Akan tetapi tidak mungkin solusi Islam ini dapat diterapkan dalam sistem liberalism sekularisme. Menyuruh rakyat menjaga diri tapi lingkungan liberal penuh dengan gaya hidup permisif. Ibarat orang disuruh bersuci tapi kemudian dibiarkan berjalan di lingkungan penuh najis, kemungkinan besar akan terkena najis. Tidak ada jalan lain untuk menyelamatkan umat dari epidemi HIV/AIDS melainkan dengan mengenyahkan liberalisme sekularisme lalu menggantinya dengan syariat Islam. Islam akan mencegah perbuatan zina dengan membuka kemudahan pintu pernikahan dan menjaganya dengan sanksi pidana yang ketat.

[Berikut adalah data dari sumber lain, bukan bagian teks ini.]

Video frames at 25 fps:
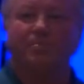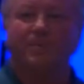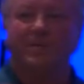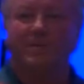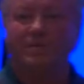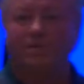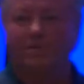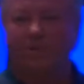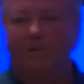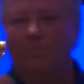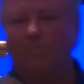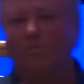be
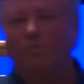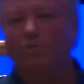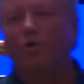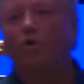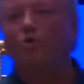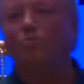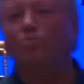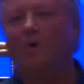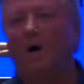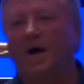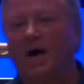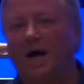some
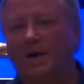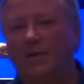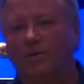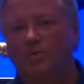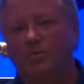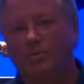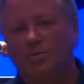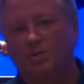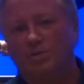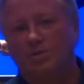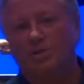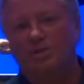robot
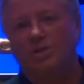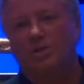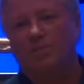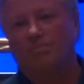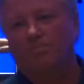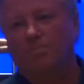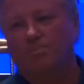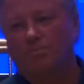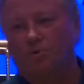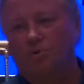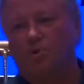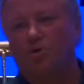or
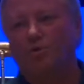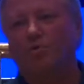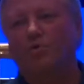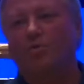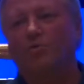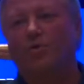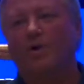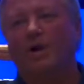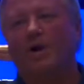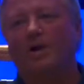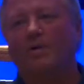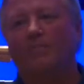some
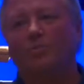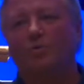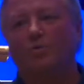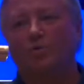program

Adapun orang yang tak bersalah yang telah menjadi pengidap HIV/AIDS maka akan dilindungi oleh negara. Mereka akan diberikan perawatan yang optimal agar tetap dapat hidup normal, beribadah kepada Allah, dan menjalankan syariat Islam dalam kehidupan.

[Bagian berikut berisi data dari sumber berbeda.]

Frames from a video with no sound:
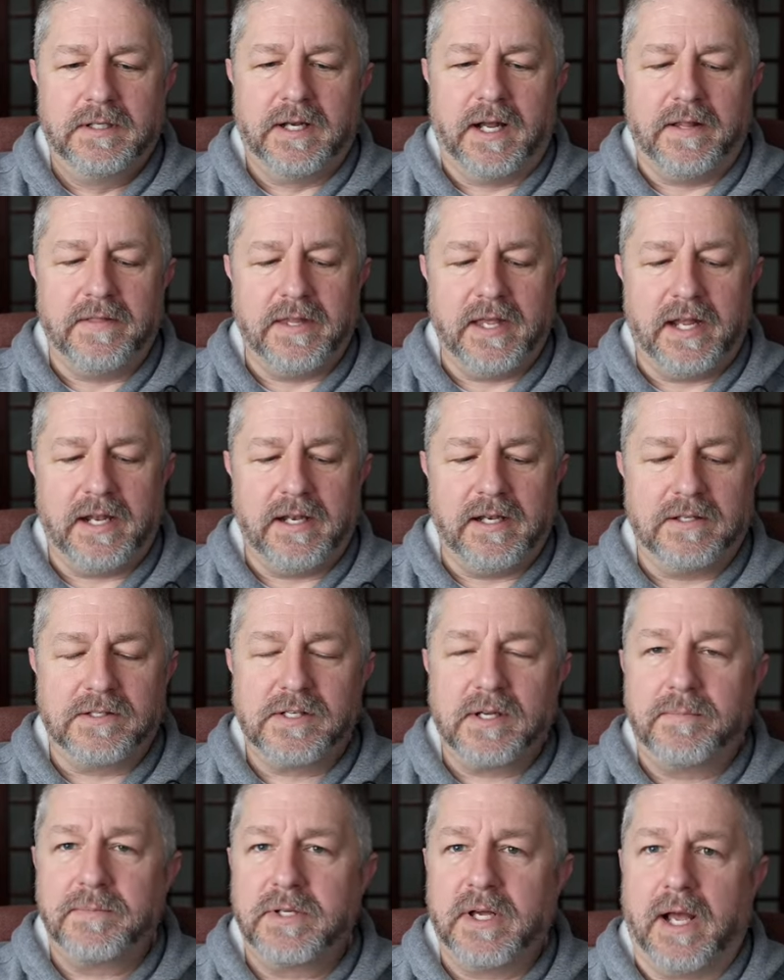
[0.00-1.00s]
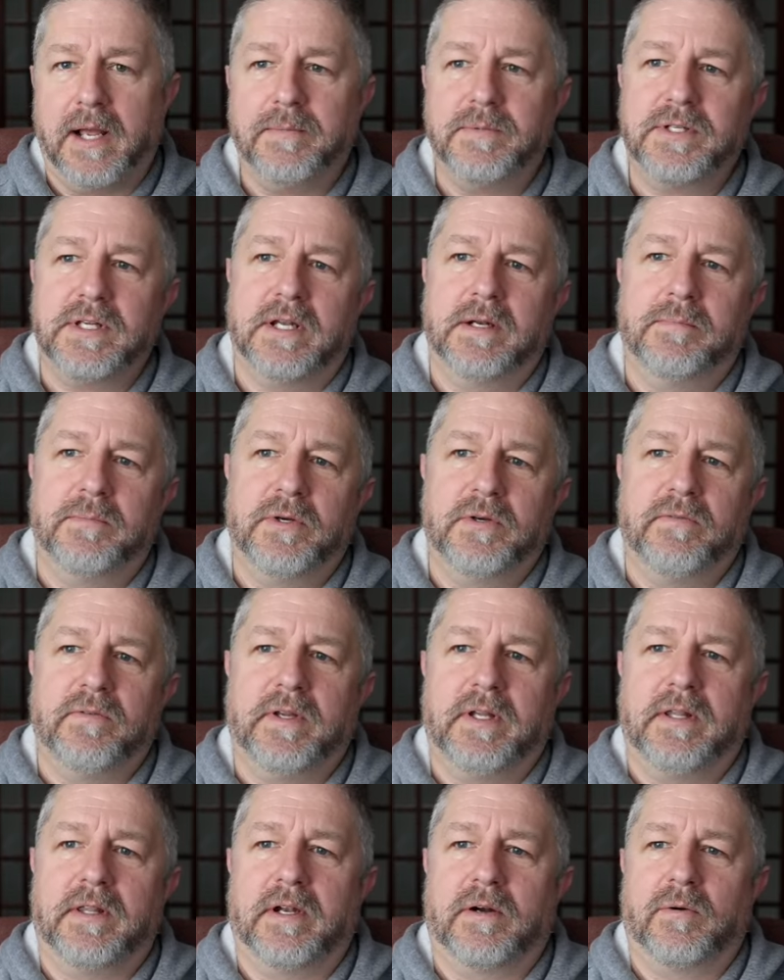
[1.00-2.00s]
And then sometimes in a
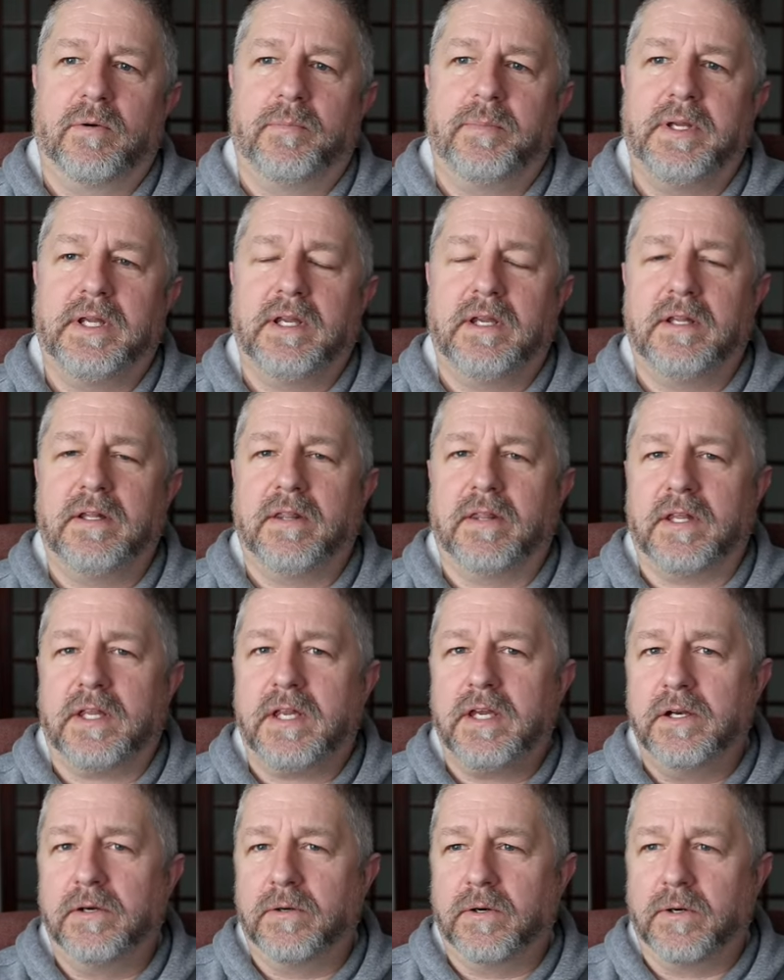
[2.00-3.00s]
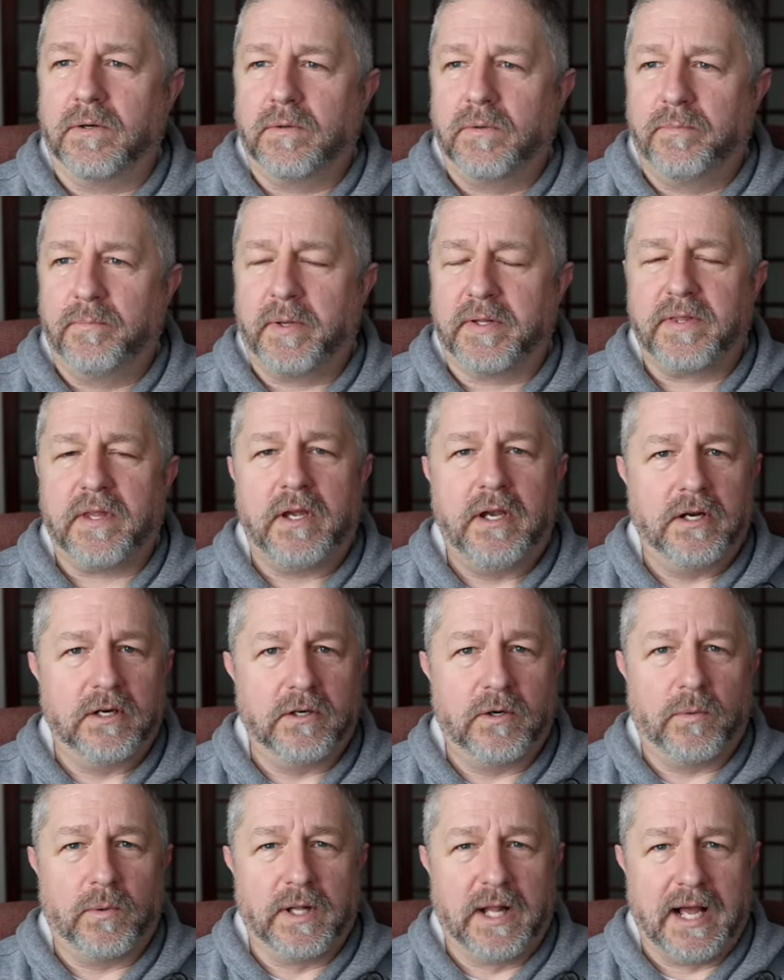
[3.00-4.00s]
movie, there will be the hero, but the
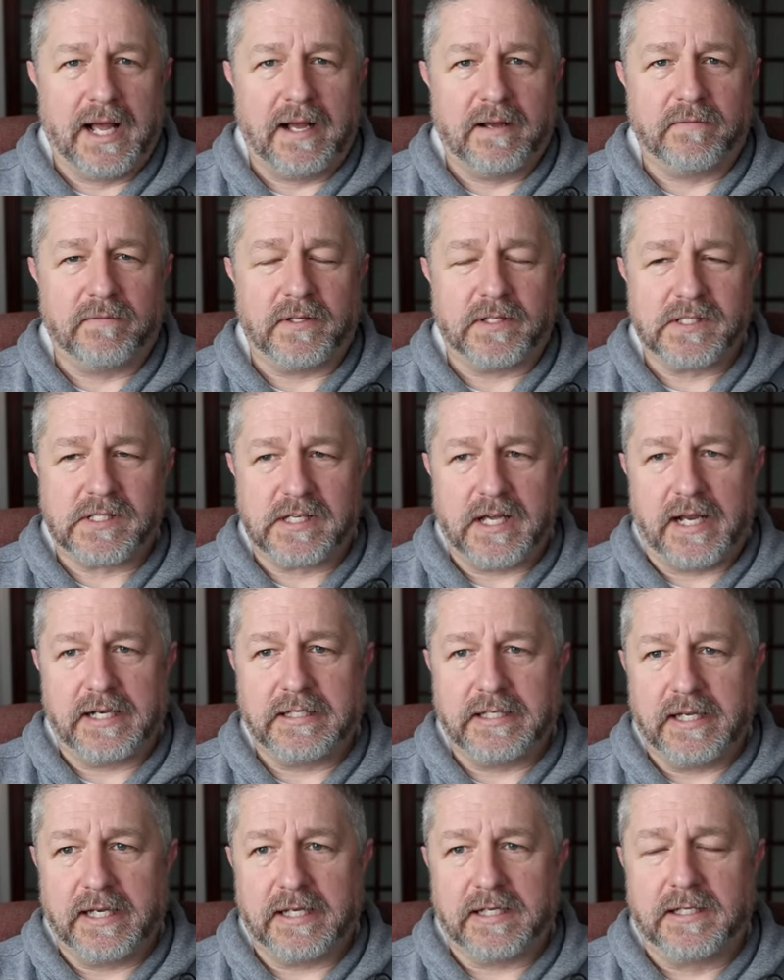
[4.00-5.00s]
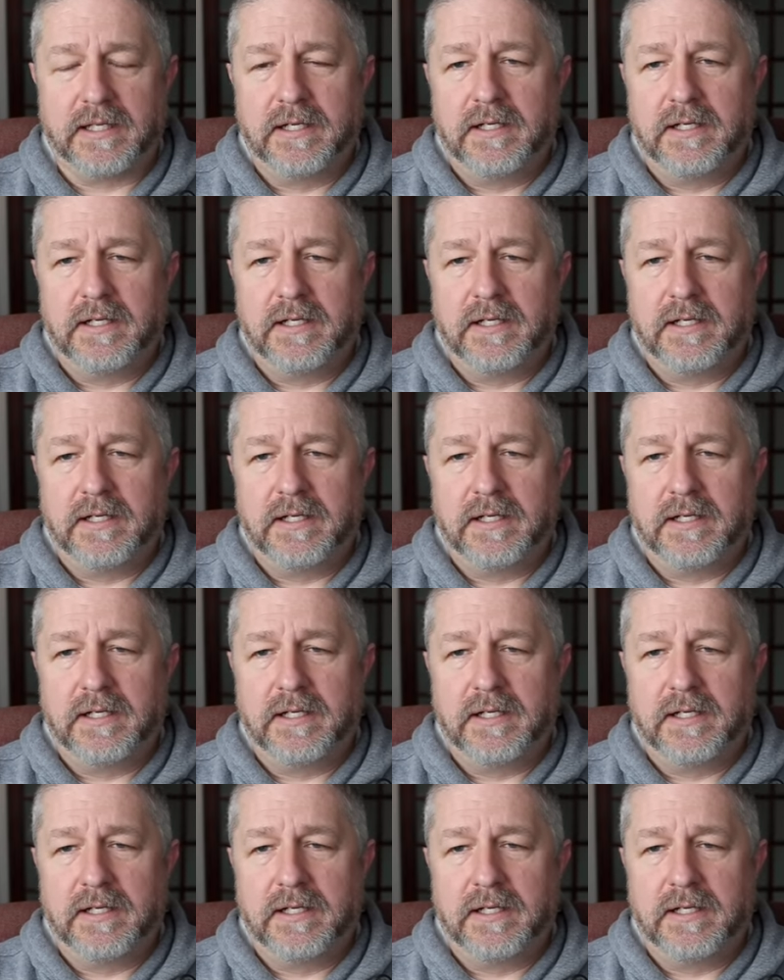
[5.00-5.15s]
hero will have a sidekick.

Dalam upaya penanggulangan HIV/AIDS, harus diformulasikan solusi yang mampu menyelesaikan akar masalah dan bersifat komprehensif serta terintegrasi multisektor. Karena HIV/AIDS adalah penyakit yang hingga saat ini tidak ada obatnya, maka metode penanggulangan yang diterapkan haruslah memenuhi prinsip-prinsip: mencegah kemunculan perilaku beresiko sejak dini; memberantas perilaku beresiko penyebab yang ada; dan mencegah penularan kepada orang sehat.Dengan prinsip ini, maka mata rantai penularannya akan terputus, dan bisa diharapkan suatu saat penyakit ini akan rudimenter (menghilang) dari masyarakat. Strategi alternatif ini adalah sebuah strategi yang diderivasi dari keyakinan dan hukum-hukum Islam yang memang diturunkan oleh Sang Pencipta manusia, untuk menyelesaikan problematika apapun yang dihadapi manusia.

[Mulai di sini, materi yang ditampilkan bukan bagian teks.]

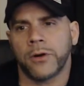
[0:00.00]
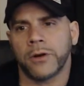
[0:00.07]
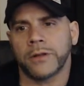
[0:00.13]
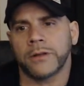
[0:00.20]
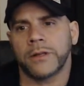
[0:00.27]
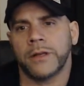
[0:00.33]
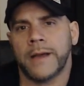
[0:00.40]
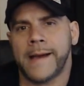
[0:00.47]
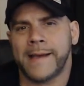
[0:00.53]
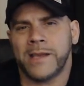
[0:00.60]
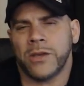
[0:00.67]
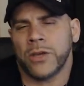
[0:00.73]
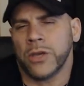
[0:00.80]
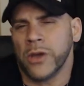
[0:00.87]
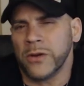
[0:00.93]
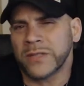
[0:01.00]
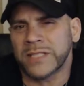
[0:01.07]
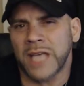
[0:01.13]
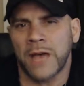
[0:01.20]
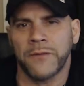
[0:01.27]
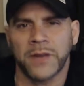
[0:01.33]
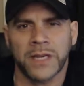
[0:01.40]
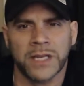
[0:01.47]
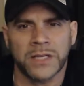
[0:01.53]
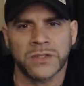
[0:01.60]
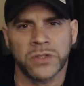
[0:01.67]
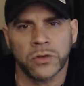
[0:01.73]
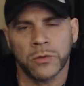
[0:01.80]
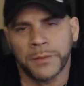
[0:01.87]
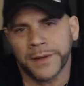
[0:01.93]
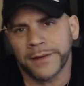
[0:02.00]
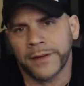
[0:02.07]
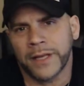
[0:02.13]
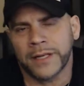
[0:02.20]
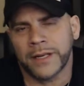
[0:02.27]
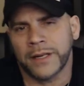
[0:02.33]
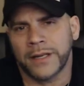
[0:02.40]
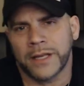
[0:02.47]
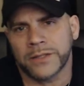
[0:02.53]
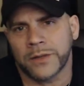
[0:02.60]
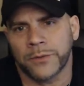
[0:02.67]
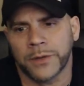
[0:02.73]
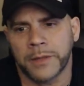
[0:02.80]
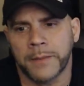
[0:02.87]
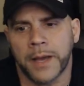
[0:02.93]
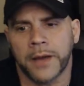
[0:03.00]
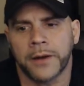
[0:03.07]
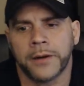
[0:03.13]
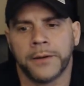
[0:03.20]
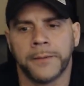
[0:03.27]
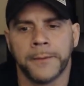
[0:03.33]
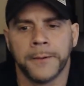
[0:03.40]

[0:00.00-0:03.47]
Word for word: Or you can go 72, but it doesn't really matter.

Alhasil, hanya Islam yang memiliki solusi untuk mengatasi fenomena gunung es ini, solusi tuntas HIV/AIDS adalah diterapkannya syariat Islam secara kaaffah (menyeluruh). Sungguh, penerapan syariah Islam dalam naungan Khilafah ‘ala minhaji an-Nubuwwah bukan solusi alternatif, bukan juga pilihan, tapi satu-satunya solusi terbaik bagi seluruh permasalahan, termasuk HIV/AIDS. Wallahu a’lam bishshowwab.